Associazione Nazionale Medici Cardiologi Ospedalieri

CONGRESS ABSTRACT

CONGRESS ABSTRACT

Syncope of uncertain nature

perfetti silvia Bari(BA) – Ospedale S. Paolo | greco giulia Bari(BA) – Ospedale S. Paolo | mandunzio donato Bari(BA) – Ospedale S. Paolo

A 59 years-old male without relevant past medical history presented to our hospital because of an episode of chest pain followed by a syncope during driving, completely resolved once arrived at the ED. He complained of other chest pain episodes in the last past weeks. During hospitalization he has been asympthomatic and physical examination was unremarkable. ECG showed q waves in inferior leads and a Brugada pattern type 2. Cardiac enzymes were normal. Echocardiography showed akinesis of medio-basal inferior wall with slight reduction of EF (50%). Coronary angiography demonstrated a total occlusion of RCA and a 50% stenosis of LCA, treated with PCI and DES implantation.
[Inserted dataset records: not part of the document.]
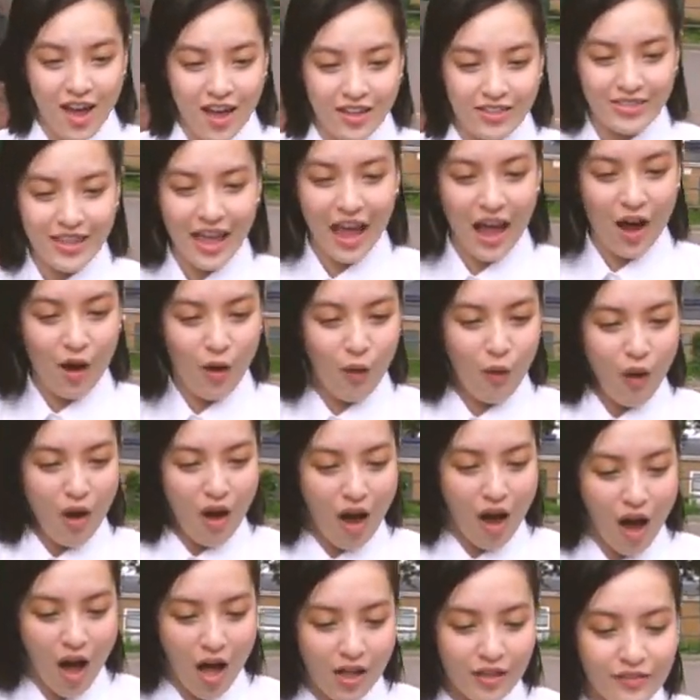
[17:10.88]
Now,
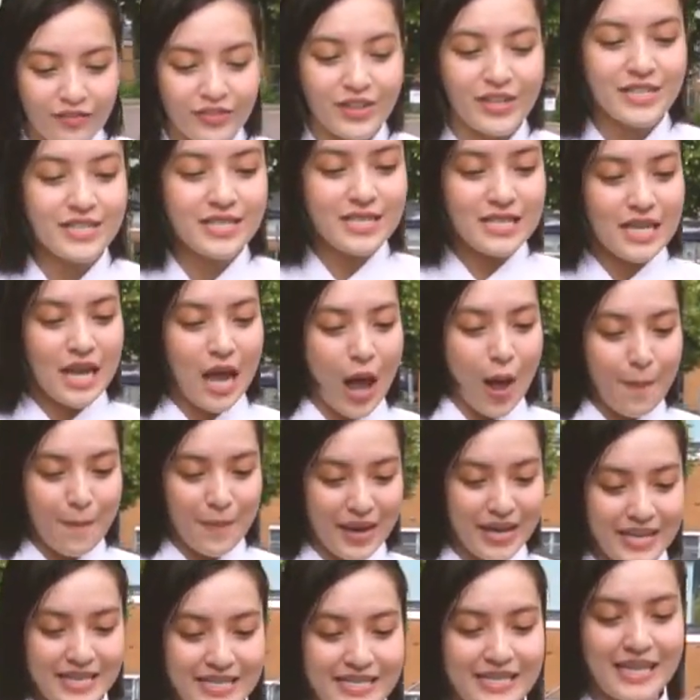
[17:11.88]
all this
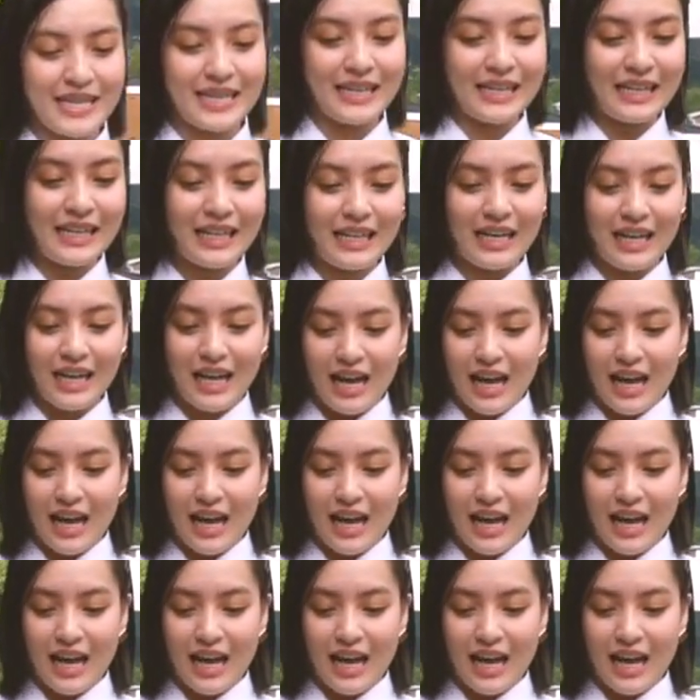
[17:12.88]
amazing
A following ECG revealed a spontaneous Brugada pattern type 1. This element let us reevaluate his past syncope nature. Electrophysiologists were consulted and the patient was deemed to be at low risk for sudden cardiac death. No ICD was indicated and a loop recorder was implanted. He underwent genetic test for Brugada syndrome, still pending at the moment. Brugada syndrome is a congenital electrical disorder associated with a high risk of ventricular arrhythmias and sudden cardiac death. Cardiac sodium channel gene SCN5A mutations represent the most frequent genetic variant, also associated with other cardiac disorders, but other potentially pathogenic variants have been reported. Brugada syndrome is diagnosed in patients with a spontaneous type 1 ECG pattern, characterized by J point elevation of > 2 mV with coved ST elevation and T wave inversion in at least one right precordial ECG lead, V1 or V2, positioned in the second, third or fourth intercostal spaces. This is an unusual case of incidental evidence of Brugada pattern type 1 after coronary revascularization. According to latest guidelines, our patient, due to his unexplained syncope nature, was deemed to loop recorder implantation (IIA Class). Actually his syncope could be due to the total occlusion of RCA or an arrythmia correlated to Brugada syndrome. Only loop recorder monitoring and genetic test results will help us in our patient’s management and to consider the possibility of ICD implantation.